One of the tasks keeping Ace Guenther out in the community probably wouldn’t seem all that essential to the public health officials telling us to limit our travel to only the most essential of excursions.

He’s going on cigarette runs — and not even for himself.

As a group home manager with Goodwill of South Central Wisconsin, Guenther oversees the welfare of adults with mental health problems, histories of homelessness or both, and they’re populations that are far more likely to smoke.

To reduce the number of people in the group home going out into the community and potentially exposing themselves to the coronavirus, Guenther has offered to make the purchases for them and get repaid later.

In the absence of the COVID-19 coronavirus pandemic, Guenther would be doing much more to help residents of the West Side Madison group home — one of three operated by Goodwill in the Madison area — reintegrate back into society.

Outings can include movies, a park, the UW-Madison Arboretum, the Warner Park community center or a heart-to-heart at a local coffee shop. Now it’s games and puzzles, going on walks around the neighborhood, throwing a Frisbee in the backyard.

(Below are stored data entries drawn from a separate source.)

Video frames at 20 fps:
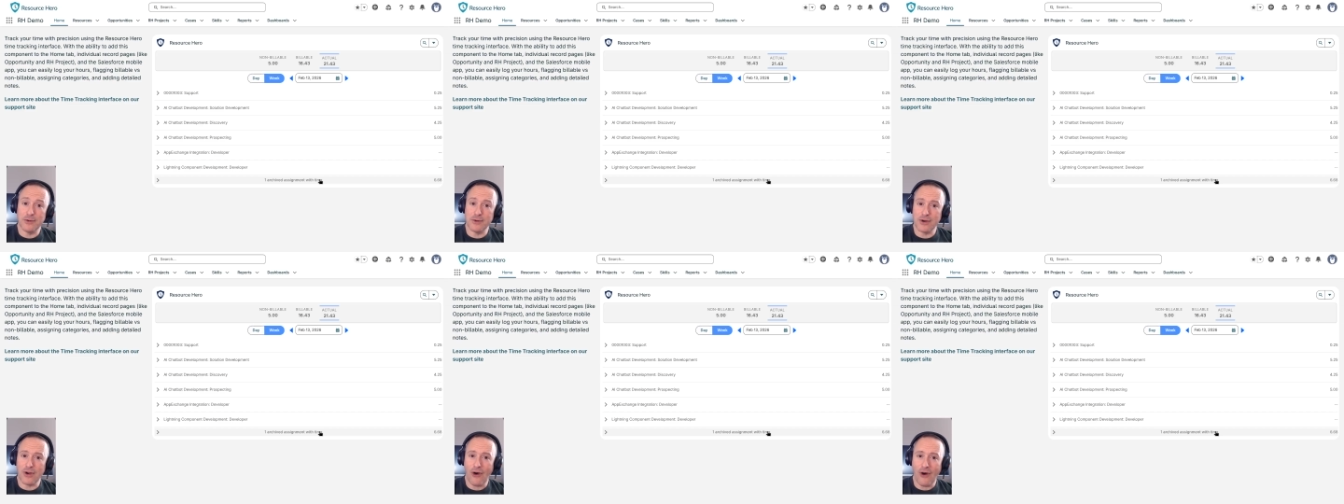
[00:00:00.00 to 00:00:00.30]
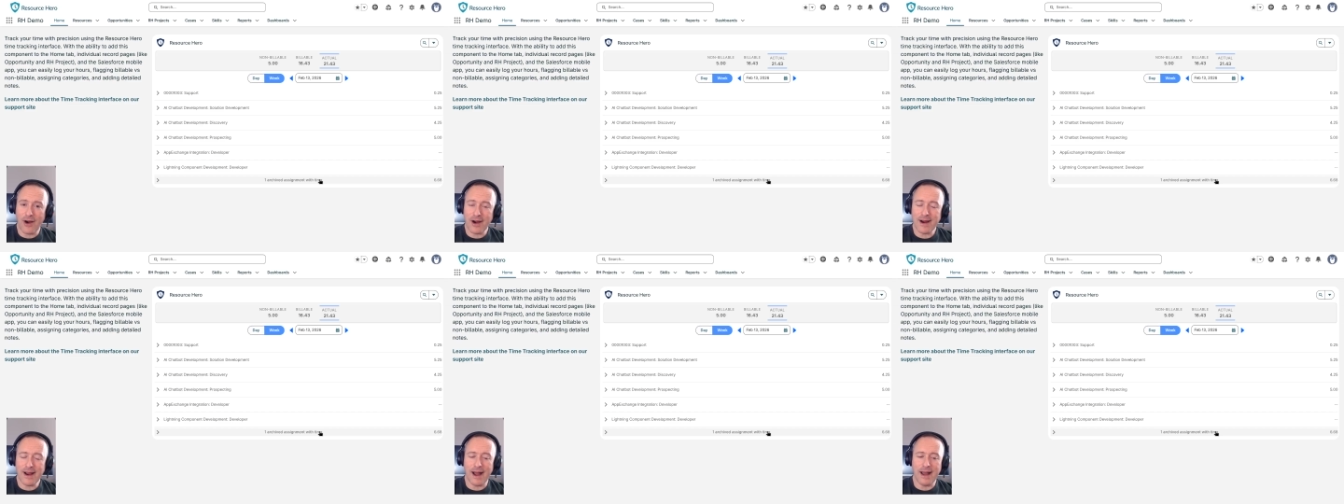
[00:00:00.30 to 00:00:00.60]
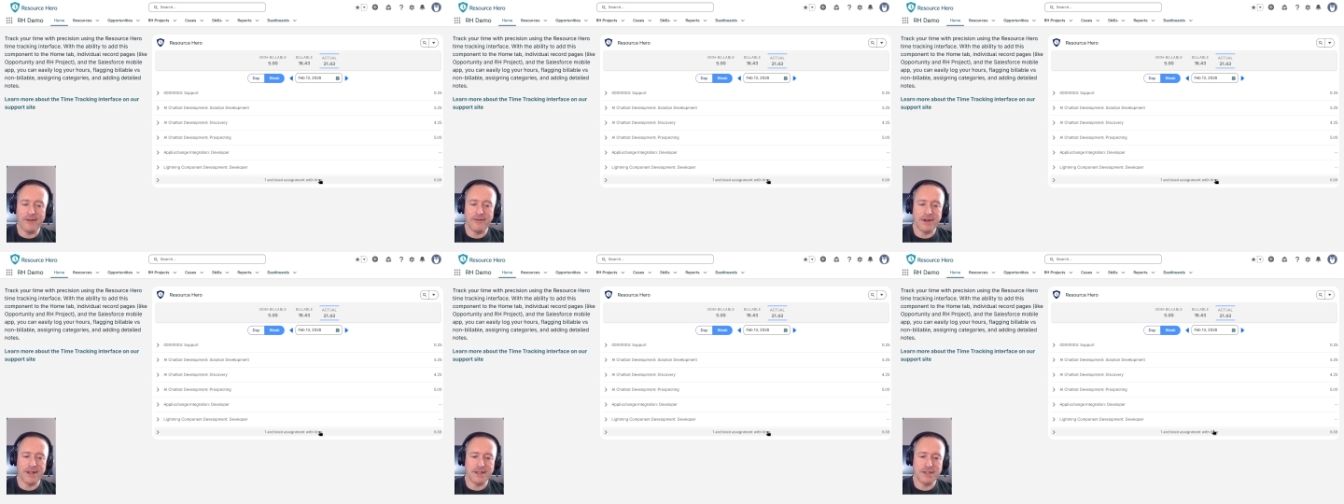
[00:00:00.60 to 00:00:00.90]
you would
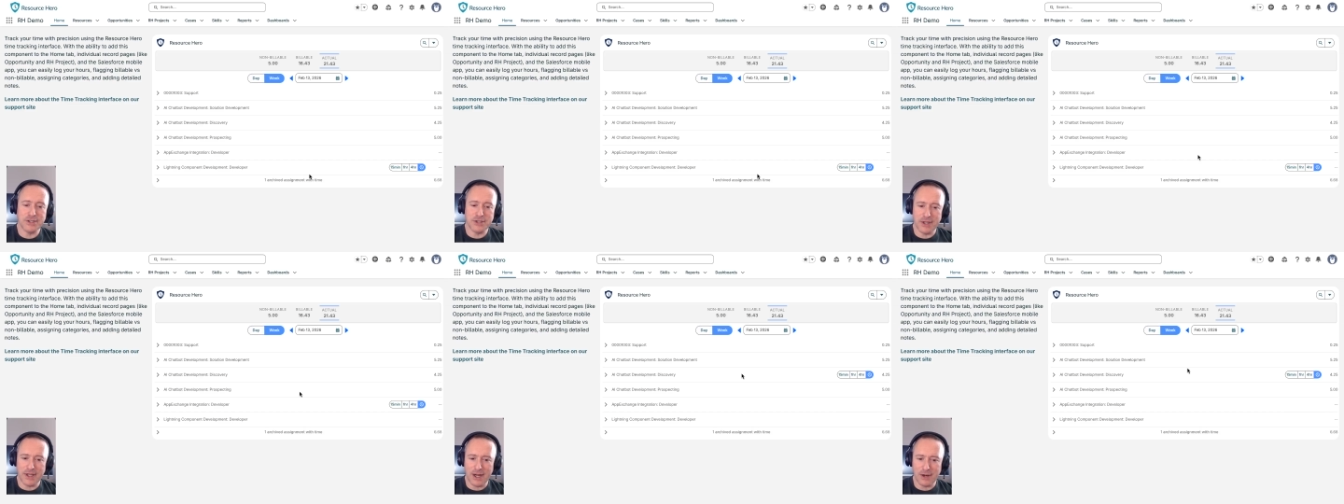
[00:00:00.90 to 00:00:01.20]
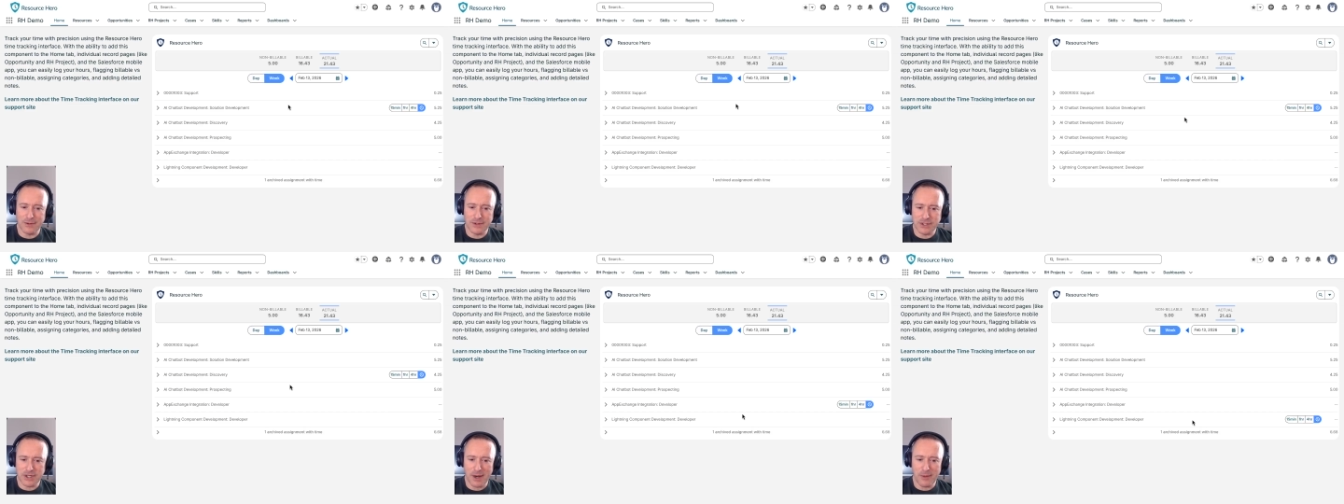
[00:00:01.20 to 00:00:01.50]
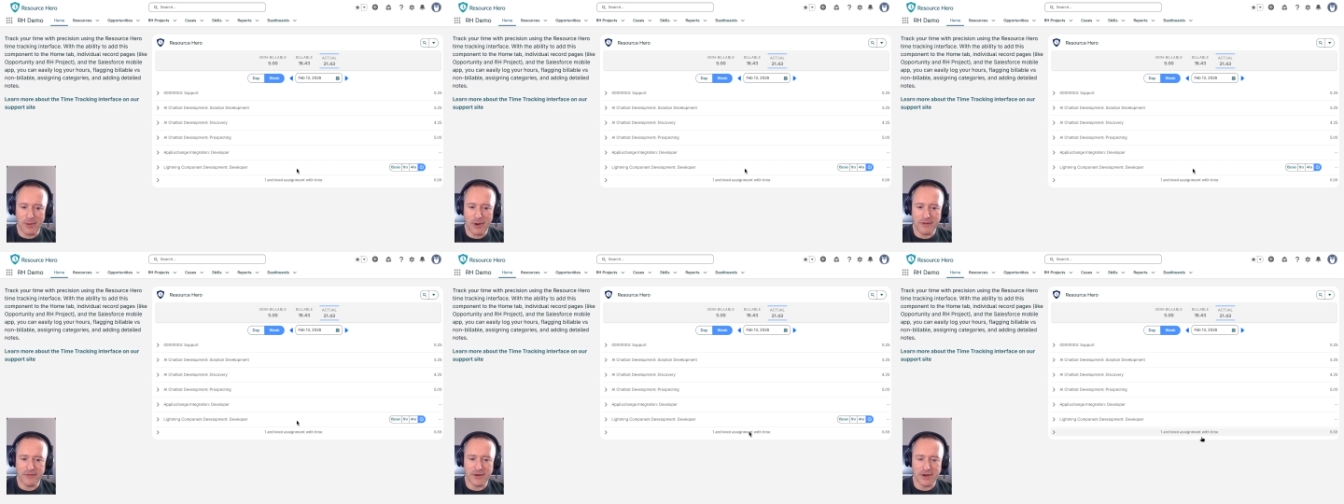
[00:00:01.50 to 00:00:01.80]
archive it so that it would
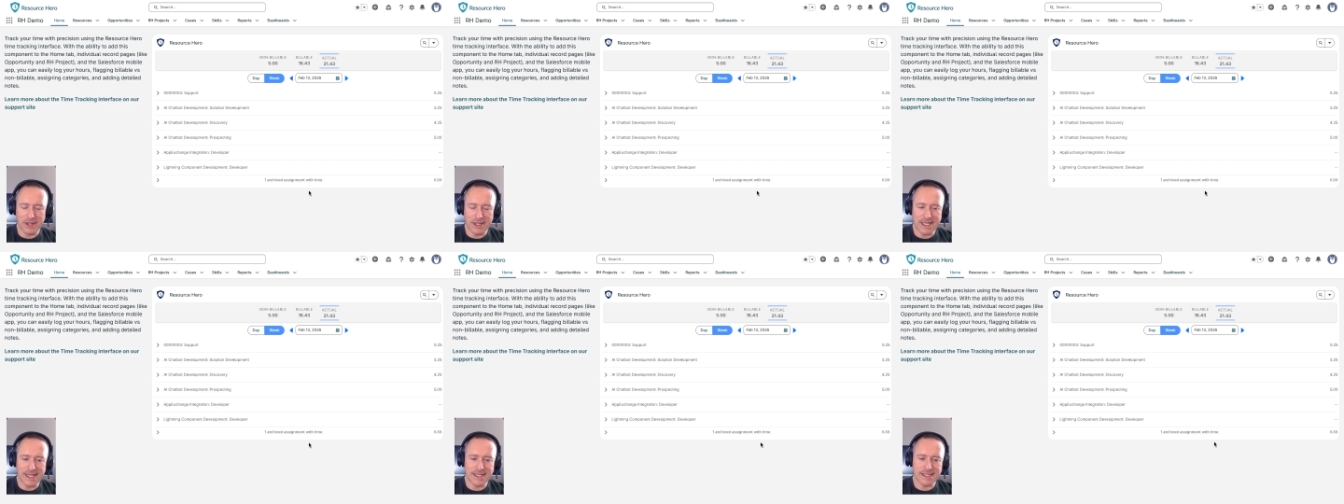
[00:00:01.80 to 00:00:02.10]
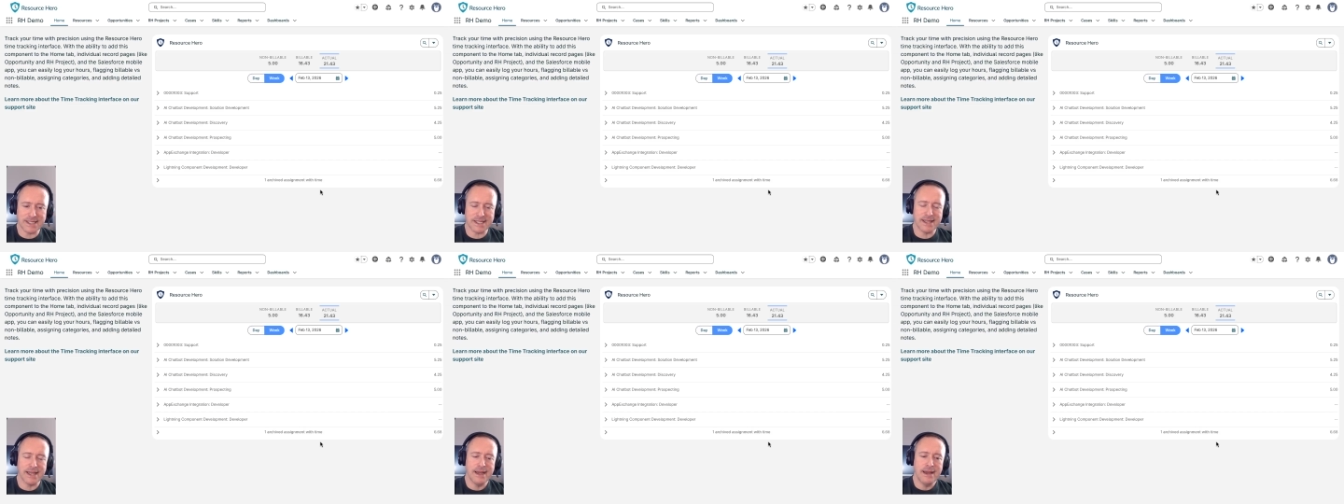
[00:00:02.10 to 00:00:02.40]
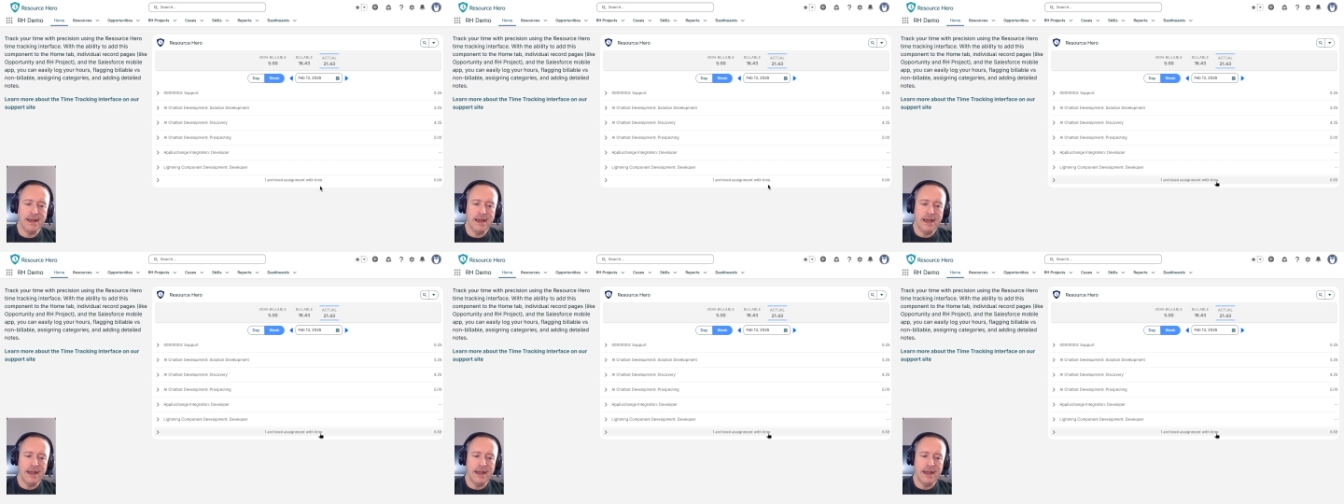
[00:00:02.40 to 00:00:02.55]
drop off your list.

“Typically, what we want them to do is get back into society, to be comfortable being around people, to get their own place eventually,” he said. “At this point, we are not able to do that so it’s a little rough because we all are cooped up in the house. So there are some more struggles right now that we’re going through because of that.”

The “safer at home” dictate can wear on people without mental health challenges. Guenther said residents — currently seven men from their early 20s to their early 60s — adjusted well at first, but “the more time goes, it’s getting tougher.”

“Now you can see a bit of cabin fever setting in and some anxieties that are happening,” he said. “I don’t think they know the severity of it as much as the typical person might. They still are going out and we’re having to bring them back in and say, ‘hey, look. ...’ So that’s a daily struggle at this time.”

Like many workplaces, Goodwill’s group homes have implemented procedures to try to ensure staff and residents stay coronavirus-free — or detect it early if someone gets infected. Staff take their temperatures when they come in for their shifts. Everyone is required to monitor themselves for a list of symptoms.

Because of social distancing requirements, case managers aren’t seeing residents in person, so there are limits to how much mental health support they can provide. And some of the residents who would be getting injections to treat mental illness are getting alternate treatments. Guenther worries that some of his residents might regress.

Guenther’s been with Goodwill for a little more than two years. It’s his first time working with adults. Prior to that he worked with children on the autism spectrum and teens involved in the criminal justice system in Alabama, where he earned a master’s degree in social work.

Social workers aren’t always thought of as front-line health workers in the same way nurses and physicians are, but they frequently appear in health care settings and are often the first contacts for society’s most vulnerable.

“We’re needed more than anything right now,” Guenther said. “Social workers are on the front lines more than most people are right now.”